** PROBLEM TO WORK ON **
I would like you to transcribe all of the data exactly.

Collected data entries:
________

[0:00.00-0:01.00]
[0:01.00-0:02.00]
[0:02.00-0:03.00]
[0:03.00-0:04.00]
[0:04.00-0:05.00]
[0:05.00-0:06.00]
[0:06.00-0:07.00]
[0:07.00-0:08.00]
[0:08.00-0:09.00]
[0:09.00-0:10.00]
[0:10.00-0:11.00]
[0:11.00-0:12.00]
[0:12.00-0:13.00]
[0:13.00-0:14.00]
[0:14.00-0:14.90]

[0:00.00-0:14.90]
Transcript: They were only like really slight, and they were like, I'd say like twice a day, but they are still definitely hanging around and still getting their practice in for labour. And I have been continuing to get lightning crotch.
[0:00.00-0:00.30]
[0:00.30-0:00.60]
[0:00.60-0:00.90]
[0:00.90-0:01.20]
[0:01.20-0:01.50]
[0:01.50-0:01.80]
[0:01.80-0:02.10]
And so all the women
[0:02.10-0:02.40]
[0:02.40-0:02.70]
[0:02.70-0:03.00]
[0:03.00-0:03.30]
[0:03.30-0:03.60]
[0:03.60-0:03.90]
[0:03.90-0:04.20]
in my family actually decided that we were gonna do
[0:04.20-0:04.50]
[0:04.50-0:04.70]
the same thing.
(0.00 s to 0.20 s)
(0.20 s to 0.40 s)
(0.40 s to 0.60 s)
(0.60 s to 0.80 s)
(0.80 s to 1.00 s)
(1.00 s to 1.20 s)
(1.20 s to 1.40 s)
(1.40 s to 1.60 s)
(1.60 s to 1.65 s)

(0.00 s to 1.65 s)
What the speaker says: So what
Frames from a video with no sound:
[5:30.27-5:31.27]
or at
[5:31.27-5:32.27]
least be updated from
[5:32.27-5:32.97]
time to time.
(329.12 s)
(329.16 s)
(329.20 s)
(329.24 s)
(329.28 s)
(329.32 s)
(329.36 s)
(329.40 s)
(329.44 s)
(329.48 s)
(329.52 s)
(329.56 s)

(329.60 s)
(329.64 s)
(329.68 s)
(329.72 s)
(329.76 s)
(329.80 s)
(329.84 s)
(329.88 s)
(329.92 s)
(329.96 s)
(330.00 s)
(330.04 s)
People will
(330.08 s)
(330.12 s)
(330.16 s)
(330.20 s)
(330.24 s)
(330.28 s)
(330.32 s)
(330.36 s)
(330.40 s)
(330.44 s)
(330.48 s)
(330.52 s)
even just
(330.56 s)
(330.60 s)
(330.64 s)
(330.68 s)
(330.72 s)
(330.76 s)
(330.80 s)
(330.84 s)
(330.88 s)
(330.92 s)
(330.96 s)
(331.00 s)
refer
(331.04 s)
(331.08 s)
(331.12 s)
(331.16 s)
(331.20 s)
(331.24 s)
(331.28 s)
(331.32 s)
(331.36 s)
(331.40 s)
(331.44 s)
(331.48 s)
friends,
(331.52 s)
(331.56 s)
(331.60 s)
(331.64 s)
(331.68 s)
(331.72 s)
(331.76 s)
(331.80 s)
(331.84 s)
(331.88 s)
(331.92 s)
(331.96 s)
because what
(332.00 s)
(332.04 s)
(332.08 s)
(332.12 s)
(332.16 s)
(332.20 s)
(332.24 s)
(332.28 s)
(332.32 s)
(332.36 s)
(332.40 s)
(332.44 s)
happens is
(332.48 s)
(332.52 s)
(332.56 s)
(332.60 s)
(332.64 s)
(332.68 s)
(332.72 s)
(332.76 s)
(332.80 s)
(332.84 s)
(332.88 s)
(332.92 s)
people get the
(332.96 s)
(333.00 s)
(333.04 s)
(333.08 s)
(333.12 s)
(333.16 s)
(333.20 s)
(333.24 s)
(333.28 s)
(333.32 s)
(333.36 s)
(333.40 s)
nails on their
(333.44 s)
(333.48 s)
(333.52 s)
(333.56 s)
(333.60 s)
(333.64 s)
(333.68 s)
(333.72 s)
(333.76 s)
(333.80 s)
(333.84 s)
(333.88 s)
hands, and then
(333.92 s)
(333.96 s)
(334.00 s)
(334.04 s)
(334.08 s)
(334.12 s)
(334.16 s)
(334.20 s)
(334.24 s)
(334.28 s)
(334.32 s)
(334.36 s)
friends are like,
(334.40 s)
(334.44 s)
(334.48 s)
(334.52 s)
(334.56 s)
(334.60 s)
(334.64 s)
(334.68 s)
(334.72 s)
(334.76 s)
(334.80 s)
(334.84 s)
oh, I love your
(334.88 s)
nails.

________

** ANSWER TO THIS EXERCISE **
[0:00.00-0:01.00]
[0:01.00-0:02.00]
[0:02.00-0:03.00]
[0:03.00-0:04.00]
[0:04.00-0:05.00]
[0:05.00-0:06.00]
[0:06.00-0:07.00]
[0:07.00-0:08.00]
[0:08.00-0:09.00]
[0:09.00-0:10.00]
[0:10.00-0:11.00]
[0:11.00-0:12.00]
[0:12.00-0:13.00]
[0:13.00-0:14.00]
[0:14.00-0:14.90]

[0:00.00-0:14.90]
Transcript: They were only like really slight, and they were like, I'd say like twice a day, but they are still definitely hanging around and still getting their practice in for labour. And I have been continuing to get lightning crotch.
[0:00.00-0:00.30]
[0:00.30-0:00.60]
[0:00.60-0:00.90]
[0:00.90-0:01.20]
[0:01.20-0:01.50]
[0:01.50-0:01.80]
[0:01.80-0:02.10]
And so all the women
[0:02.10-0:02.40]
[0:02.40-0:02.70]
[0:02.70-0:03.00]
[0:03.00-0:03.30]
[0:03.30-0:03.60]
[0:03.60-0:03.90]
[0:03.90-0:04.20]
in my family actually decided that we were gonna do
[0:04.20-0:04.50]
[0:04.50-0:04.70]
the same thing.
(0.00 s to 0.20 s)
(0.20 s to 0.40 s)
(0.40 s to 0.60 s)
(0.60 s to 0.80 s)
(0.80 s to 1.00 s)
(1.00 s to 1.20 s)
(1.20 s to 1.40 s)
(1.40 s to 1.60 s)
(1.60 s to 1.65 s)

(0.00 s to 1.65 s)
What the speaker says: So what
Frames from a video with no sound:
[5:30.27-5:31.27]
or at
[5:31.27-5:32.27]
least be updated from
[5:32.27-5:32.97]
time to time.
(329.12 s)
(329.16 s)
(329.20 s)
(329.24 s)
(329.28 s)
(329.32 s)
(329.36 s)
(329.40 s)
(329.44 s)
(329.48 s)
(329.52 s)
(329.56 s)

(329.60 s)
(329.64 s)
(329.68 s)
(329.72 s)
(329.76 s)
(329.80 s)
(329.84 s)
(329.88 s)
(329.92 s)
(329.96 s)
(330.00 s)
(330.04 s)
People will
(330.08 s)
(330.12 s)
(330.16 s)
(330.20 s)
(330.24 s)
(330.28 s)
(330.32 s)
(330.36 s)
(330.40 s)
(330.44 s)
(330.48 s)
(330.52 s)
even just
(330.56 s)
(330.60 s)
(330.64 s)
(330.68 s)
(330.72 s)
(330.76 s)
(330.80 s)
(330.84 s)
(330.88 s)
(330.92 s)
(330.96 s)
(331.00 s)
refer
(331.04 s)
(331.08 s)
(331.12 s)
(331.16 s)
(331.20 s)
(331.24 s)
(331.28 s)
(331.32 s)
(331.36 s)
(331.40 s)
(331.44 s)
(331.48 s)
friends,
(331.52 s)
(331.56 s)
(331.60 s)
(331.64 s)
(331.68 s)
(331.72 s)
(331.76 s)
(331.80 s)
(331.84 s)
(331.88 s)
(331.92 s)
(331.96 s)
because what
(332.00 s)
(332.04 s)
(332.08 s)
(332.12 s)
(332.16 s)
(332.20 s)
(332.24 s)
(332.28 s)
(332.32 s)
(332.36 s)
(332.40 s)
(332.44 s)
happens is
(332.48 s)
(332.52 s)
(332.56 s)
(332.60 s)
(332.64 s)
(332.68 s)
(332.72 s)
(332.76 s)
(332.80 s)
(332.84 s)
(332.88 s)
(332.92 s)
people get the
(332.96 s)
(333.00 s)
(333.04 s)
(333.08 s)
(333.12 s)
(333.16 s)
(333.20 s)
(333.24 s)
(333.28 s)
(333.32 s)
(333.36 s)
(333.40 s)
nails on their
(333.44 s)
(333.48 s)
(333.52 s)
(333.56 s)
(333.60 s)
(333.64 s)
(333.68 s)
(333.72 s)
(333.76 s)
(333.80 s)
(333.84 s)
(333.88 s)
hands, and then
(333.92 s)
(333.96 s)
(334.00 s)
(334.04 s)
(334.08 s)
(334.12 s)
(334.16 s)
(334.20 s)
(334.24 s)
(334.28 s)
(334.32 s)
(334.36 s)
friends are like,
(334.40 s)
(334.44 s)
(334.48 s)
(334.52 s)
(334.56 s)
(334.60 s)
(334.64 s)
(334.68 s)
(334.72 s)
(334.76 s)
(334.80 s)
(334.84 s)
oh, I love your
(334.88 s)
nails.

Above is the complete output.